Project

General

Profile

Actions

action #53234

closed

all jobs on aarch64.o.o incompleted with "Permission denied" on /dev/hugepages, "others" had no r/w

Added by okurz almost 5 years ago. Updated 8 months ago.

Status:
Resolved
Priority:
Low
Assignee:
Category:
-
Target version:
Start date:
2019-06-18
Due date:
% Done:

0%

Estimated time:

Description

Observation

All jobs on aarch64.o.o went incomplete, e.g. see https://openqa.opensuse.org/tests/961910/file/autoinst-log.txt
stating

qemu-system-aarch64: can't open backing store /dev/hugepages/ for guest RAM: Permission denied

and the folder /dev/hugepages belonging to root:root had rwxrwxr-x so no write permission for "others"
but mount tells

hugetlbfs on /dev/hugepages type hugetlbfs (rw,relatime,mode=1777)

so the mode should have been set correctly.

Actions #1

Updated by okurz almost 5 years ago

  • Status changed from New to In Progress

I have worked around manually with chmod o+w /dev/hugepages/ but I am not yet sure where the original problem comes from. I installed a page to find "core dumps", for other reasons, because irqbalance sigsegv's, and rebooted. Let's see how it looks after reboot.

Added to /etc/fstab:

hugetlbfs                                  /dev/hugepages          hugetlbfs mode=1777,rw,relatime                      0  0
Actions #2

Updated by okurz almost 5 years ago

didn't help

Actions #4

Updated by okurz almost 5 years ago

  • Status changed from In Progress to Feedback
  • Priority changed from Normal to Low

No one is aware of changes. I checked snapper diff 277..278 to see if any changes were done by the nightly update that can explain why the permissions should have changed but I could only find an openQA update.

Added

echo 'KERNEL=="hugepages*", OWNER="root", GROUP="root", MODE="0775"' > /etc/udev/rules.d/52-hugepages.rules

also does not help (over reboot). I deleted both the udev file and the /etc/fstab entry and added instead a workaround in /etc/rc.d/boot.local

cat -> /etc/rc.d/boot.local << EOF
#!/bin/sh -e
# okurz: 2019-06-18: https://progress.opensuse.org/issues/53234
logger "checking /dev/hugepages permissions in the beginning: $(stat -c%A /dev/hugepages/), see https://progress.opensuse.org/issues/53234 for details"
for i in {1..10} ; do
    if [ "$(stat -c%A /dev/hugepages/ | cut -c9)" != "w" ]; then
        logger "Correcting permissions on /dev/hugepages from /etc/rc.d/boot.local, see https://progress.opensuse.org/issues/53234 for details"
        chmod o+w /dev/hugepages/
        break
    fi
done
EOF
chmod +x /etc/rc.d/boot.local

that worked, see

# journalctl -u rc-local
-- Logs begin at Tue 2019-06-18 11:14:12 CEST, end at Tue 2019-06-18 11:14:53 CEST. --
Jun 18 11:14:23 openqa-aarch64 systemd[1]: Starting /etc/init.d/boot.local Compatibility...
Jun 18 11:14:23 openqa-aarch64 root[1539]: checking /dev/hugepages permissions in the beginning: drwxrwxrwt, see https://progress.opensuse.org/issues/53234 for details
Jun 18 11:14:28 openqa-aarch64 root[2224]: Correcting permissions on /dev/hugepages from /etc/rc.d/boot.local, see https://progress.opensuse.org/issues/53234 for details
Jun 18 11:14:28 openqa-aarch64 systemd[1]: Started /etc/init.d/boot.local Compatibility.

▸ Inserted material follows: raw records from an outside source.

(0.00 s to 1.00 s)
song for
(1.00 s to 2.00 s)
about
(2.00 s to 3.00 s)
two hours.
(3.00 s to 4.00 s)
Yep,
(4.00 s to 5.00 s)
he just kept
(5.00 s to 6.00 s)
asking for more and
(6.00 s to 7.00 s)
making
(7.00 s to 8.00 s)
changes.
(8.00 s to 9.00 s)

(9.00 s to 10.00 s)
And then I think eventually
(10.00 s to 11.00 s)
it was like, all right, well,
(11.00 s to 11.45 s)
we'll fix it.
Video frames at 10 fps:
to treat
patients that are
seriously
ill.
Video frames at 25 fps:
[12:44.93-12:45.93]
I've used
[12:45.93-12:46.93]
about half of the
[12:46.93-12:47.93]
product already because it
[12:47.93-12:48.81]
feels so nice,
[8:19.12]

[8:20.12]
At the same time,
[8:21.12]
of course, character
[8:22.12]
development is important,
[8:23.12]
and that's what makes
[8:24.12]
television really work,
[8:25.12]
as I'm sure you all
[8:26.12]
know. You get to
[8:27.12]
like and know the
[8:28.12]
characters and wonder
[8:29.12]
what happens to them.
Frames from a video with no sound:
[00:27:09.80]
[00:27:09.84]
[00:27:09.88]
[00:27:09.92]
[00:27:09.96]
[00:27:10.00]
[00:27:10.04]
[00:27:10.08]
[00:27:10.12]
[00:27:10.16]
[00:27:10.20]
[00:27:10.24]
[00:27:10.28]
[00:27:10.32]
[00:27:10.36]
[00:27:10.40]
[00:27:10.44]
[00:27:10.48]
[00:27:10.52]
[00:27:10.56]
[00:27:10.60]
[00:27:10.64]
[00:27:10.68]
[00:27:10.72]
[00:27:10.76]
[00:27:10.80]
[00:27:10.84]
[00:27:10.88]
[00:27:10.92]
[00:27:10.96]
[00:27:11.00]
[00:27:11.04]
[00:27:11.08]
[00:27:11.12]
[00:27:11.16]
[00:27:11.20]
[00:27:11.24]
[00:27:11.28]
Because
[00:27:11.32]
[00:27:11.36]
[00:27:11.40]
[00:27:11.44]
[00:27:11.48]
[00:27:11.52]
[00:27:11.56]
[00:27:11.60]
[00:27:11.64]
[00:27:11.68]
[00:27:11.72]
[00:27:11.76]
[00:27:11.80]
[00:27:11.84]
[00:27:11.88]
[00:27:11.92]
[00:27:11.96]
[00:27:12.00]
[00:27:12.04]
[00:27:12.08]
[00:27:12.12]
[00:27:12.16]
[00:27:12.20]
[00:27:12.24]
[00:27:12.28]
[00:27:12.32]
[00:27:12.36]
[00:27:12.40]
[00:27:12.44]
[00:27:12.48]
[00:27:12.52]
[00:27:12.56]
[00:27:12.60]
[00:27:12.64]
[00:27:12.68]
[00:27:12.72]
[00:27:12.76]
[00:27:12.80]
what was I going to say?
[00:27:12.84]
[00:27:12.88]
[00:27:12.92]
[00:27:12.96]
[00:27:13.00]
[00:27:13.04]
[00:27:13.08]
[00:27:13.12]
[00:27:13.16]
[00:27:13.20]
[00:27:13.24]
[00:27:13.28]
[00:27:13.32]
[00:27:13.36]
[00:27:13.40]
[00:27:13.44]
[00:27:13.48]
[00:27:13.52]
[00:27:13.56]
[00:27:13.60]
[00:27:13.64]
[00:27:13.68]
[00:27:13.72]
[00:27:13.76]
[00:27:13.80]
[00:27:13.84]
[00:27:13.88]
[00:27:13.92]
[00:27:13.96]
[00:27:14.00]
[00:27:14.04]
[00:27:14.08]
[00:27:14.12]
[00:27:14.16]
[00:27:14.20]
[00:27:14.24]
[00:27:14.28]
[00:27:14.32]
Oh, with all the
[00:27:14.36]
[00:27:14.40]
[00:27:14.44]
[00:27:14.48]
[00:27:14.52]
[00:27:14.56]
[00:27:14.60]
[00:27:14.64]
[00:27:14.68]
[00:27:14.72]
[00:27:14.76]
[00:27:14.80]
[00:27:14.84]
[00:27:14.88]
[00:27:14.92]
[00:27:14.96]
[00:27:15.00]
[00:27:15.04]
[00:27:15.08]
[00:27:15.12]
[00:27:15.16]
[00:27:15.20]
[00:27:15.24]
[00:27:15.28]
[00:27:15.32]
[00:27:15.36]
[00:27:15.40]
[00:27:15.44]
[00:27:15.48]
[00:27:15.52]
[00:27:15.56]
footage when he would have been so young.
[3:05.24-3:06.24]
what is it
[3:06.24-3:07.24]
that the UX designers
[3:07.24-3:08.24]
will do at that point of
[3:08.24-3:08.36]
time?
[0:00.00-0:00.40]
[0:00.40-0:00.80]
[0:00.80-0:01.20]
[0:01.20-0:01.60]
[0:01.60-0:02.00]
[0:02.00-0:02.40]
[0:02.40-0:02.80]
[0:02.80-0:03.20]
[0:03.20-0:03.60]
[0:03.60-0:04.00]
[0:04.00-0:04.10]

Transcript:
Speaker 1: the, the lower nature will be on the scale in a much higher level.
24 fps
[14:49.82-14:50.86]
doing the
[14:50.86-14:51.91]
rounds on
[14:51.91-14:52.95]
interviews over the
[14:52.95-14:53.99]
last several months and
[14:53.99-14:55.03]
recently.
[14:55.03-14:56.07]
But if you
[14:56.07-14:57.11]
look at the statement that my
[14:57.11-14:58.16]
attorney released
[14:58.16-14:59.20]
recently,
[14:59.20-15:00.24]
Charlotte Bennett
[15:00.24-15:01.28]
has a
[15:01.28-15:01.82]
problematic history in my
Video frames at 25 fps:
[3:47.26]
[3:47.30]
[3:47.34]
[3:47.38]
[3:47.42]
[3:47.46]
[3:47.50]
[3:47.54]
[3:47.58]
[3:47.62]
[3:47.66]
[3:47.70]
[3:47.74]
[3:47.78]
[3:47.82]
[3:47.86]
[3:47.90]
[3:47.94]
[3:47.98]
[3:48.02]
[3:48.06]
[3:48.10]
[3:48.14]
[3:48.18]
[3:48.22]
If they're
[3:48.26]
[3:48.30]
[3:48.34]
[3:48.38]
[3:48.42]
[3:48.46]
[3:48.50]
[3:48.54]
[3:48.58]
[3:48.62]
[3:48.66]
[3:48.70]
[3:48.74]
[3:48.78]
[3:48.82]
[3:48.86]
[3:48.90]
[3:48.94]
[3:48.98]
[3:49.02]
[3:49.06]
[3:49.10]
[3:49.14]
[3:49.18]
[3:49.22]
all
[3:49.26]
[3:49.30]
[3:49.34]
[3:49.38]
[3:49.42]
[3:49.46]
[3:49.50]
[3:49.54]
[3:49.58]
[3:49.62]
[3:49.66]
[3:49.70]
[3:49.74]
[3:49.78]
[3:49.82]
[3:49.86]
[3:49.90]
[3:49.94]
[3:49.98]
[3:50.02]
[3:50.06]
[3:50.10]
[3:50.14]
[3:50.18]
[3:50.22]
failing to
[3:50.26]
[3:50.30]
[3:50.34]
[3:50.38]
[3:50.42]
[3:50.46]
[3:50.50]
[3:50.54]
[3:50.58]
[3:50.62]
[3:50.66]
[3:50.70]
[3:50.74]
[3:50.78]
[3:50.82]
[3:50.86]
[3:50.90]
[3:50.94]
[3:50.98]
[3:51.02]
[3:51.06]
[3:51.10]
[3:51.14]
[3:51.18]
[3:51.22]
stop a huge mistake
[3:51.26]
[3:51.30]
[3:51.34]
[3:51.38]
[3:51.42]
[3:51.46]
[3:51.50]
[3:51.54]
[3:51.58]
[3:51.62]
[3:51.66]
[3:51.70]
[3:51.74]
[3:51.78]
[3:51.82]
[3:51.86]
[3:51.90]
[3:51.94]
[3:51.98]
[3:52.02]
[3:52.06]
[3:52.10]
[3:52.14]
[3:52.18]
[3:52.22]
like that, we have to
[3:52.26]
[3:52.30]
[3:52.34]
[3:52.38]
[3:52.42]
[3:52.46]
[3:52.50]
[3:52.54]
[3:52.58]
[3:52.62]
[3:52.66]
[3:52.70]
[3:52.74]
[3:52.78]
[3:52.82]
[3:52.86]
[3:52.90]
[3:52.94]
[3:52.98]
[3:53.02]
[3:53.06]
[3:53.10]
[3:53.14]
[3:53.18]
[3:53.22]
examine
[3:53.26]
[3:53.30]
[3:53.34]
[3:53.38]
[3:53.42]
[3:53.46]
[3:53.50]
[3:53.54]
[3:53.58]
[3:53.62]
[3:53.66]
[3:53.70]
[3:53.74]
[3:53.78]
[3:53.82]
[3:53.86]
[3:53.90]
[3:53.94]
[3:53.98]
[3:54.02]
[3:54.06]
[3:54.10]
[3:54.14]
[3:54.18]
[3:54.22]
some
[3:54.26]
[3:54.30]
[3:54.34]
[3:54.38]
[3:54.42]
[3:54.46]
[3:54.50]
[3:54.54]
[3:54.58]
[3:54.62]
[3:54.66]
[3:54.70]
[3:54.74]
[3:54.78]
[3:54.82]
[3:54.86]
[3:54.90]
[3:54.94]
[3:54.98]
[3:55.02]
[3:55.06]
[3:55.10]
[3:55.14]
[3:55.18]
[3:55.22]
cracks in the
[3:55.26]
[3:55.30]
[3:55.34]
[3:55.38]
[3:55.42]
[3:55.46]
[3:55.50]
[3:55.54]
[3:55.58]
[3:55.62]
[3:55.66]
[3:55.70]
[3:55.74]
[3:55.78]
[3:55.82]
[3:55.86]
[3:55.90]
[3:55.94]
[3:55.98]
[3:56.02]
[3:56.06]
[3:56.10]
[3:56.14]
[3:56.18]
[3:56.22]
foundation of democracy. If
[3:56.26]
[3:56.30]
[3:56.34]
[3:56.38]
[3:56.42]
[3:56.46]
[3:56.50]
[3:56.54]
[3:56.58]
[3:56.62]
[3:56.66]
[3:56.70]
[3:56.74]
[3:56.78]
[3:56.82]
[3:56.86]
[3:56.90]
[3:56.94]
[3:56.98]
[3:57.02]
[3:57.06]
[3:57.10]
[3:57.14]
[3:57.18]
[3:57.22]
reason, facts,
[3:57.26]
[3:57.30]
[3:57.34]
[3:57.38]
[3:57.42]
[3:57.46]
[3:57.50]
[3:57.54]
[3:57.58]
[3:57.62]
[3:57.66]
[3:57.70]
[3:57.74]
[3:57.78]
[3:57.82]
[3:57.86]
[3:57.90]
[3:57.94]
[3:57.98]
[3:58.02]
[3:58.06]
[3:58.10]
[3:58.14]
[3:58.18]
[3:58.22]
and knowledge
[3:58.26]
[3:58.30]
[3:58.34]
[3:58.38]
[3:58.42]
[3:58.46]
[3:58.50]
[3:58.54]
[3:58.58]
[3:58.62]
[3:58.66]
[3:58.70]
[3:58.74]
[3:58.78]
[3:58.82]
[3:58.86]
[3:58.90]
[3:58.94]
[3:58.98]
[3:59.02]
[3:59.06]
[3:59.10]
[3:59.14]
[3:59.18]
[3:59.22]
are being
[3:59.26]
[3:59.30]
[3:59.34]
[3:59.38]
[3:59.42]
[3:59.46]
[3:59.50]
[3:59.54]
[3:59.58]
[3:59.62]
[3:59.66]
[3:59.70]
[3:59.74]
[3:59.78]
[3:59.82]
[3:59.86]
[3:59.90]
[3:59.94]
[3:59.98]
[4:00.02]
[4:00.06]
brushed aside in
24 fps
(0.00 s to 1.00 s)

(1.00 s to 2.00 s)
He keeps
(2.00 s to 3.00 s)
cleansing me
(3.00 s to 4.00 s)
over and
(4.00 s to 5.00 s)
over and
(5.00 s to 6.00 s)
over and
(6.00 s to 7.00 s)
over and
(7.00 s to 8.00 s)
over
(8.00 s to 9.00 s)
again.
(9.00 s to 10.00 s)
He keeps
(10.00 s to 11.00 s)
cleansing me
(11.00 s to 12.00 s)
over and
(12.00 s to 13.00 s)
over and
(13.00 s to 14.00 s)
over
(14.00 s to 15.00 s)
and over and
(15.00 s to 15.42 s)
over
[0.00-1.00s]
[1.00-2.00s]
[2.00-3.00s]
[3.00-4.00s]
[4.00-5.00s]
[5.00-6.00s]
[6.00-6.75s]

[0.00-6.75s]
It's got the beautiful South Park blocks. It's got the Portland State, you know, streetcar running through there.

with the workaround in place we can wait for further insight, not knowing yet what is the actual problem. Maybe some other people have an idea.

To be reviewed after some time.

Actions #5

Updated by okurz almost 5 years ago

now it's getting more ugly. https://openqa.opensuse.org/tests/962467/file/autoinst-log.txt just failed "out of nowhere" while the worker host was running for multiple hours already. Seems like some thing changed during runtime of the host.

Fixed permissions manually and will try to follow tail -f /var/log/audit/audit.log.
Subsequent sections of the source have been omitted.